Zerox includes several PDF-specific features: Magic Number Validation:
  • Verifies files are true PDFs by checking for %PDF header
  • Detects legacy Compound File Binary (CFB) formats
  • Ensures proper routing for Office files misidentified as PDFs
Aspect Ratio Handling:
  • Automatically detects tall/wide pages (threshold: 5:1 ratio)
  • Adjusts image dimensions to prevent distortion
  • Maintains aspect ratio during conversion
Page Selection:
// Process specific pages
await zerox({
  filePath: 'document.pdf',
  pagesToConvertAsImages: [1, 3, 5], // Process pages 1, 3, and 5
  // ...
});

// Process single page
await zerox({
  filePath: 'document.pdf',
  pagesToConvertAsImages: 3, // Only process page 3
  // ...
});

// Process all pages (default)
await zerox({
  filePath: 'document.pdf',
  pagesToConvertAsImages: -1, // All pages
  // ...
});
Page numbers are 1-indexed. Invalid page numbers are automatically filtered out.

Microsoft Office Formats

Office documents are converted to PDF, then processed through the PDF pipeline.

Word Documents

  • Extensions: .docx, .doc
  • Processing: LibreOffice conversion → PDF → Images
  • Best for: Text-heavy documents, reports, letters
  • Supported elements: Text, tables, images, headers, footers

PowerPoint Presentations

  • Extensions: .pptx, .ppt
  • Processing: LibreOffice conversion → PDF → Images
  • Best for: Slide decks, presentations
  • Supported elements: Slides, text, images, charts, shapes

Other LibreOffice-Compatible Formats

Any format supported by LibreOffice can be processed:
  • OpenDocument formats (.odt, .odp, etc.)
  • Rich Text Format (.rtf)
  • Legacy Office formats (.doc, .ppt, .xls)
LibreOffice must be installed on the system for Office document conversion. The conversion uses the libreoffice-convert package.

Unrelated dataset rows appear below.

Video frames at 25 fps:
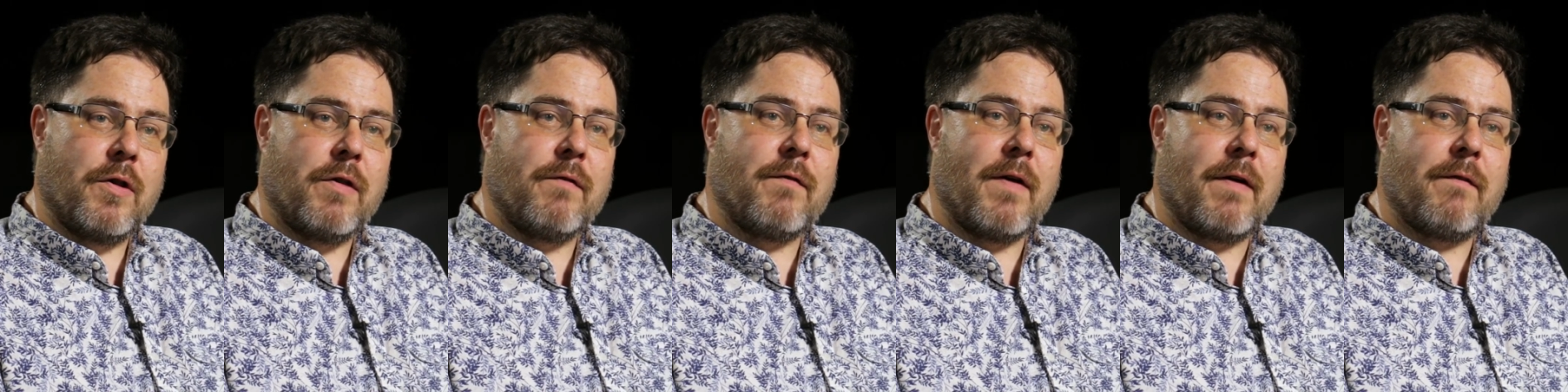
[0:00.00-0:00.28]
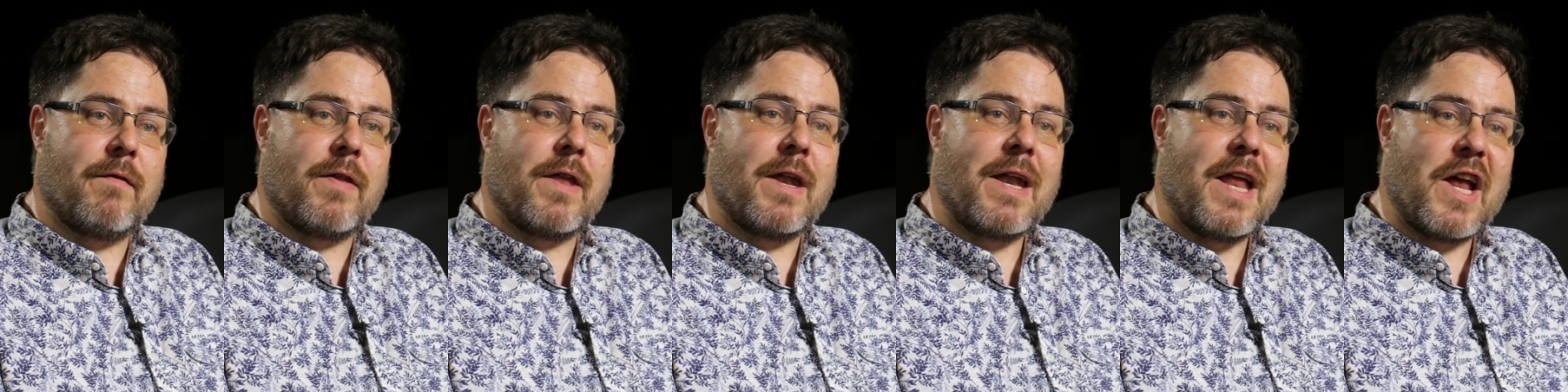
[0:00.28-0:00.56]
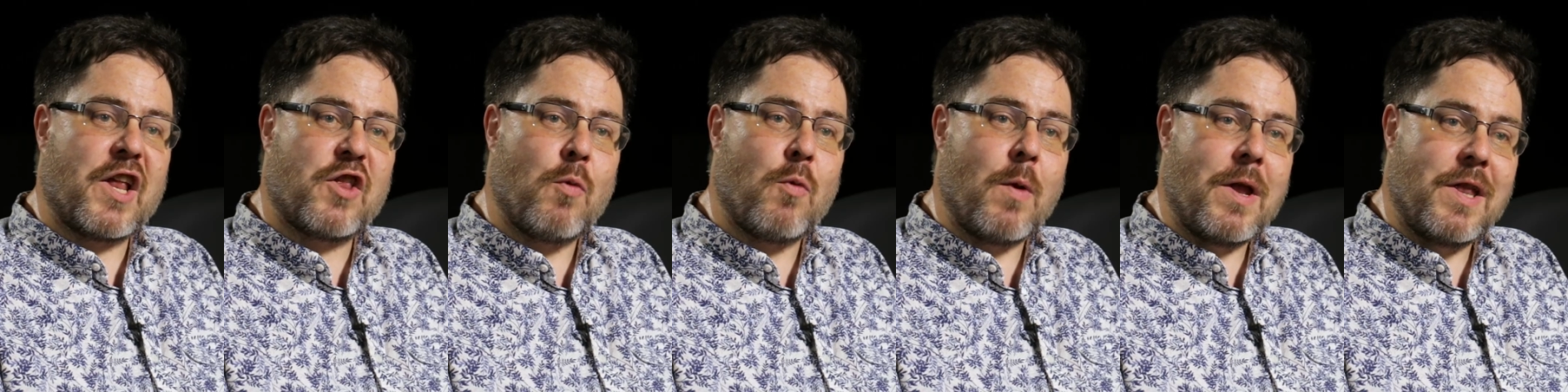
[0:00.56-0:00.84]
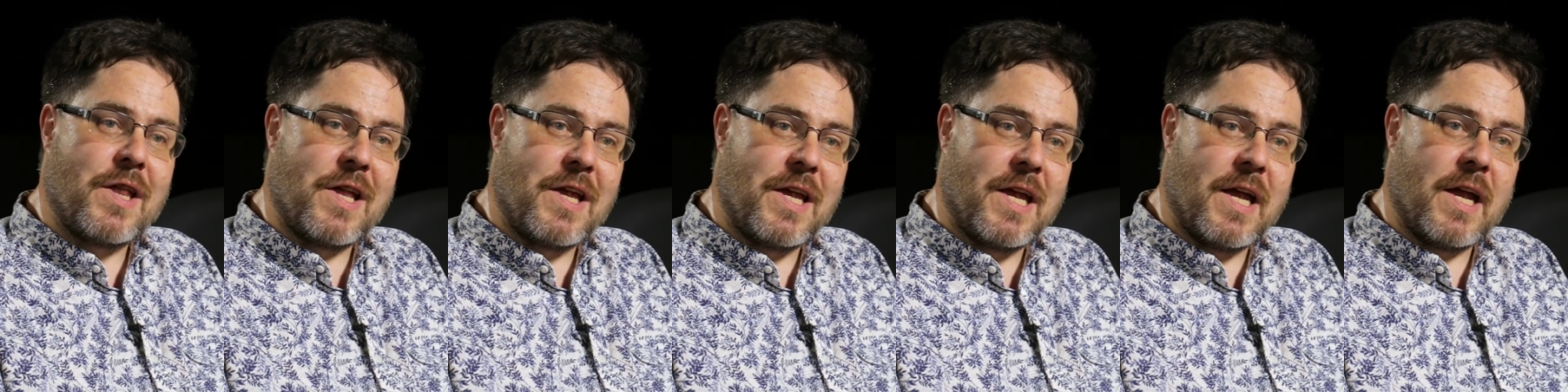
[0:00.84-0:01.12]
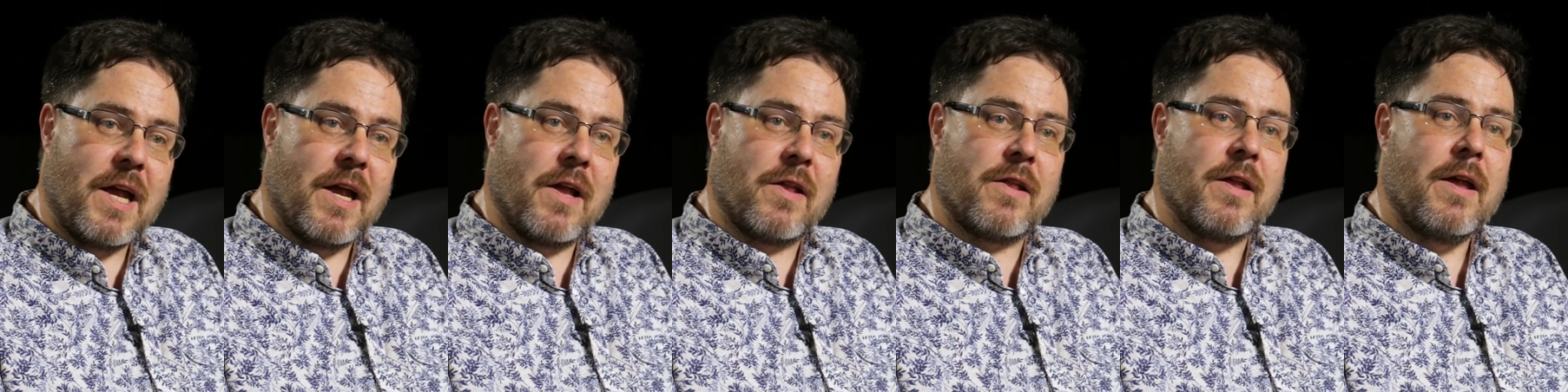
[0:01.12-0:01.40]
In fact, for the next 20
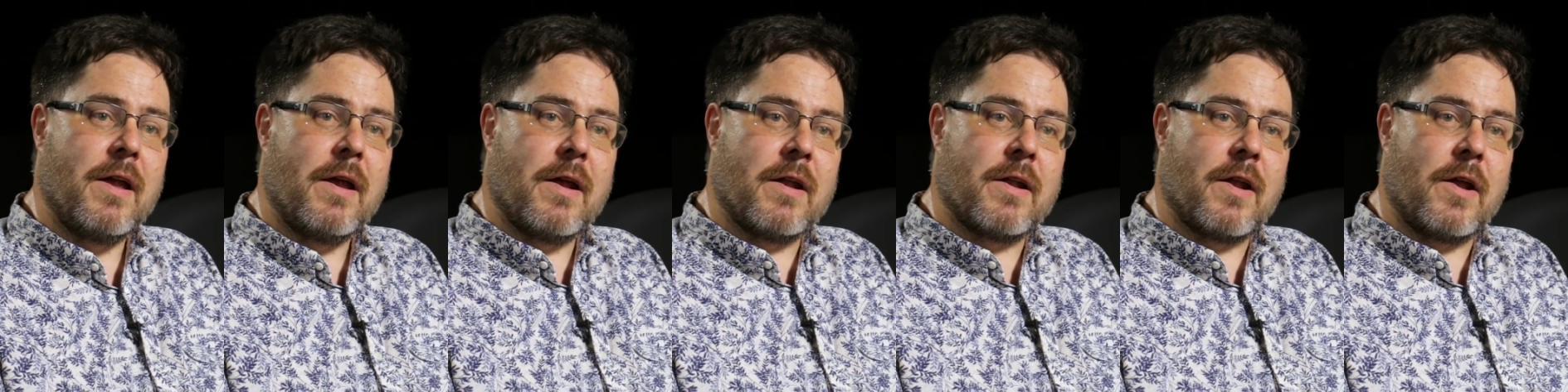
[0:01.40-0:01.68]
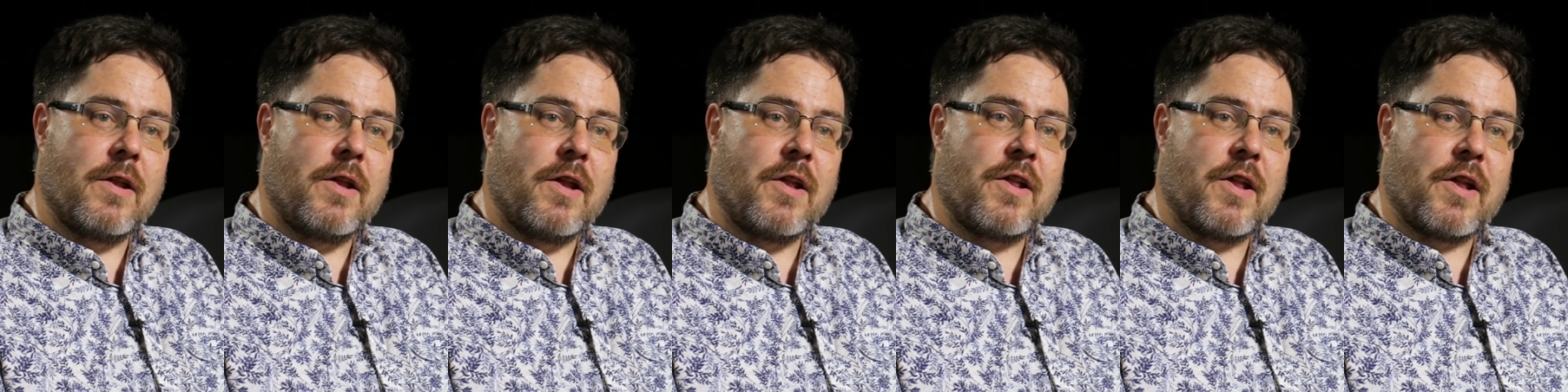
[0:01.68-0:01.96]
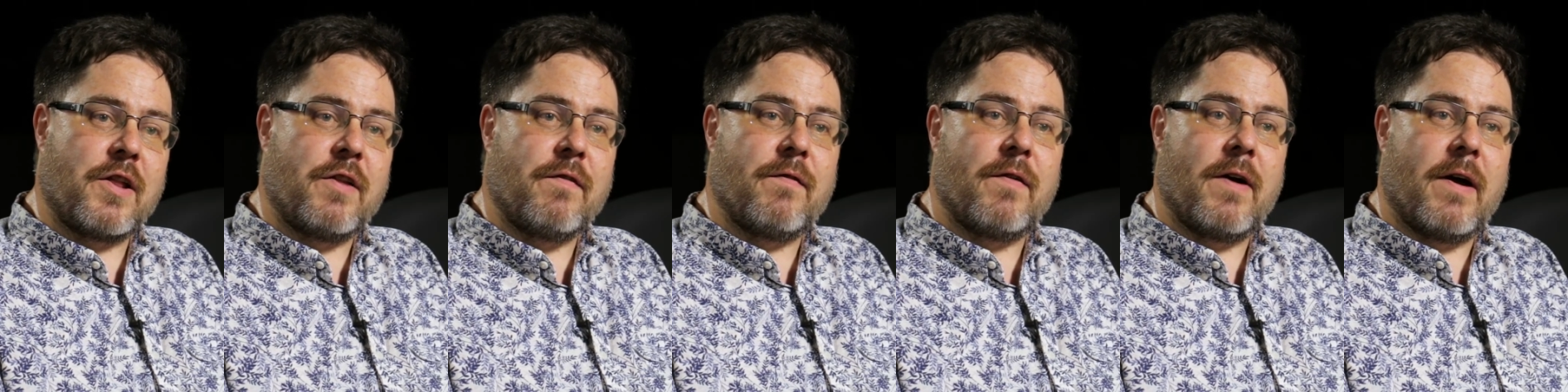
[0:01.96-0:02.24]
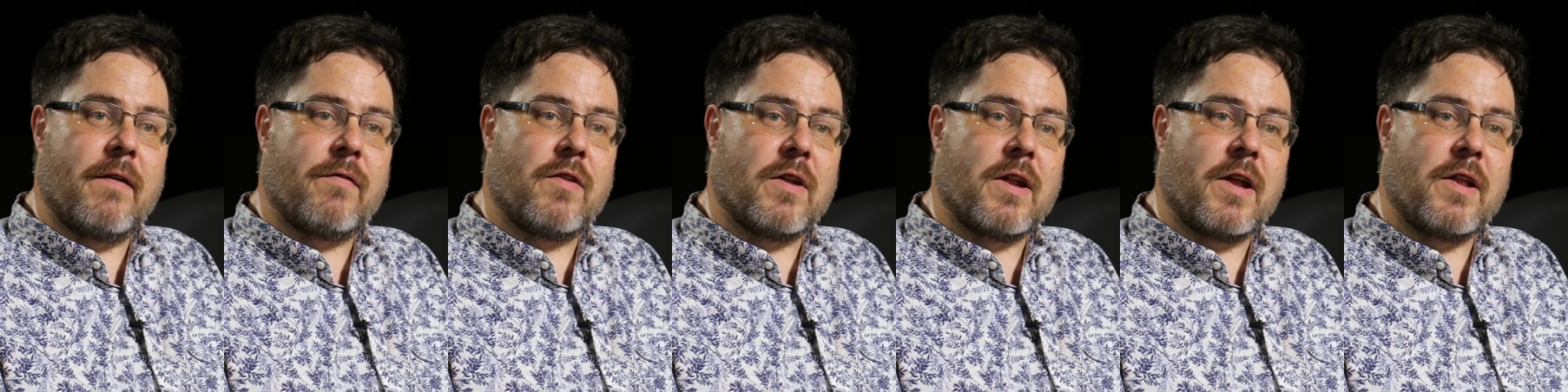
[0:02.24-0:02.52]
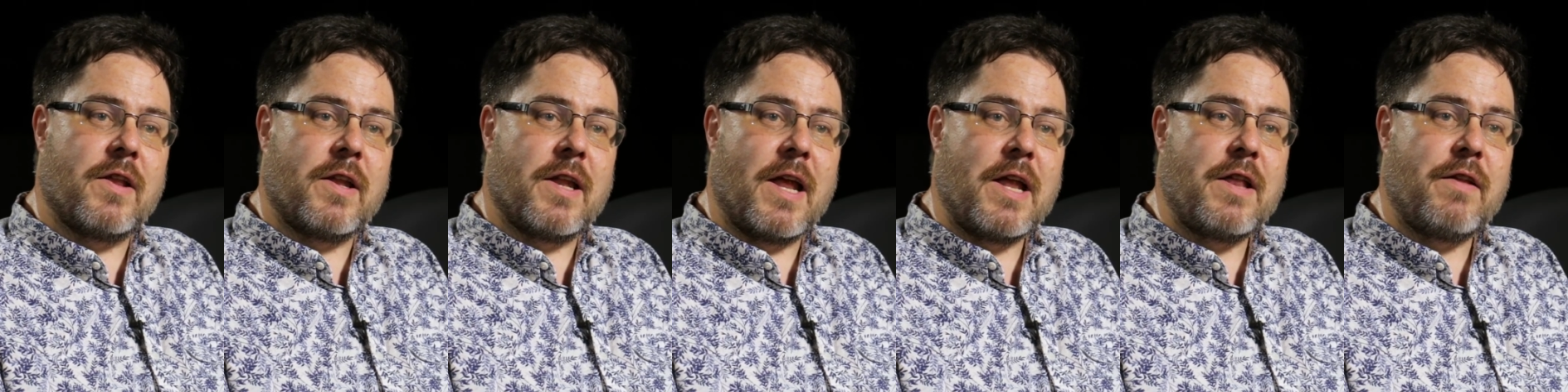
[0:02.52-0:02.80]
years, 1965 to
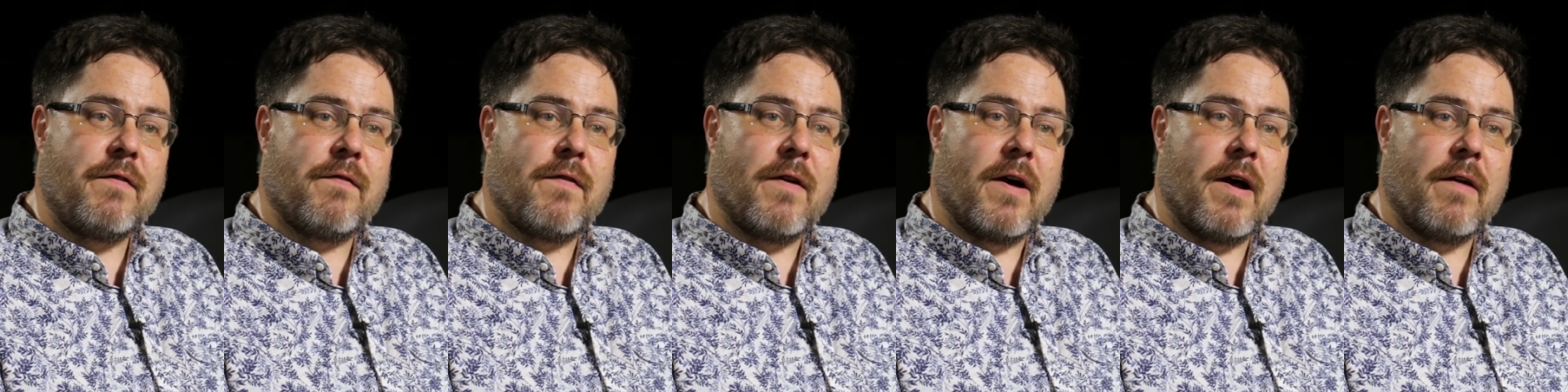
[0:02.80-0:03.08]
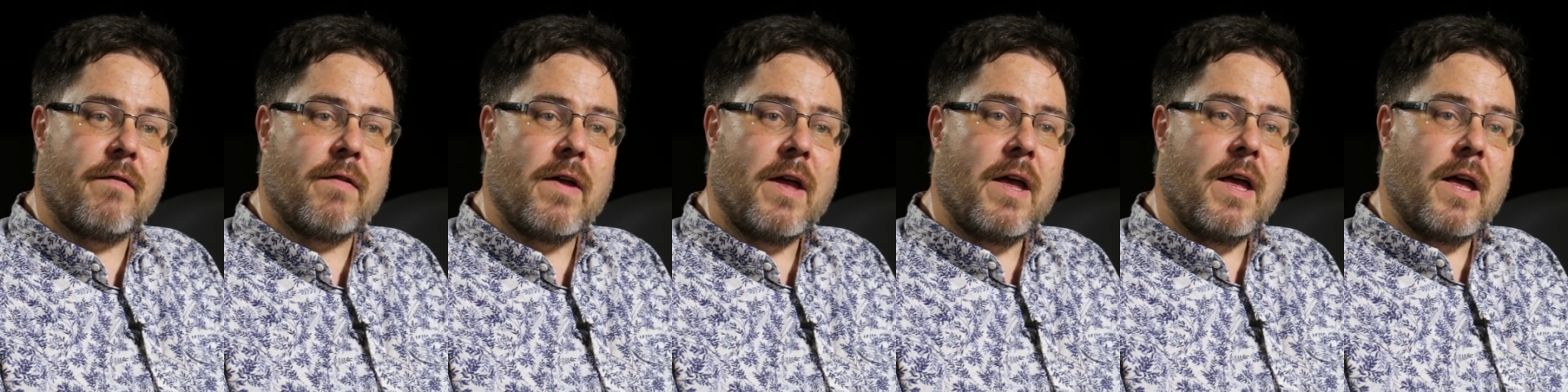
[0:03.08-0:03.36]
1985,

Excel & Spreadsheet Formats

Excel files receive special handling and bypass image conversion entirely.

Excel Workbooks

  • Extensions: .xlsx, .xls, .xlsm, .xlsb
  • Processing: Direct conversion to HTML tables
  • Structure: Each sheet becomes a separate page
  • Best for: Tabular data, financial reports, datasets

Processing Details

Excel files are converted to structured HTML:
<h2>Sheet: Sheet1</h2>
<table class="zerox-excel-table">
  <tr>
    <th>Header 1</th>
    <th>Header 2</th>
  </tr>
  <tr>
    <td>Cell 1</td>
    <td>Cell 2</td>
  </tr>
</table>
Features:
  • Preserves cell structure
  • First row treated as headers (<th> tags)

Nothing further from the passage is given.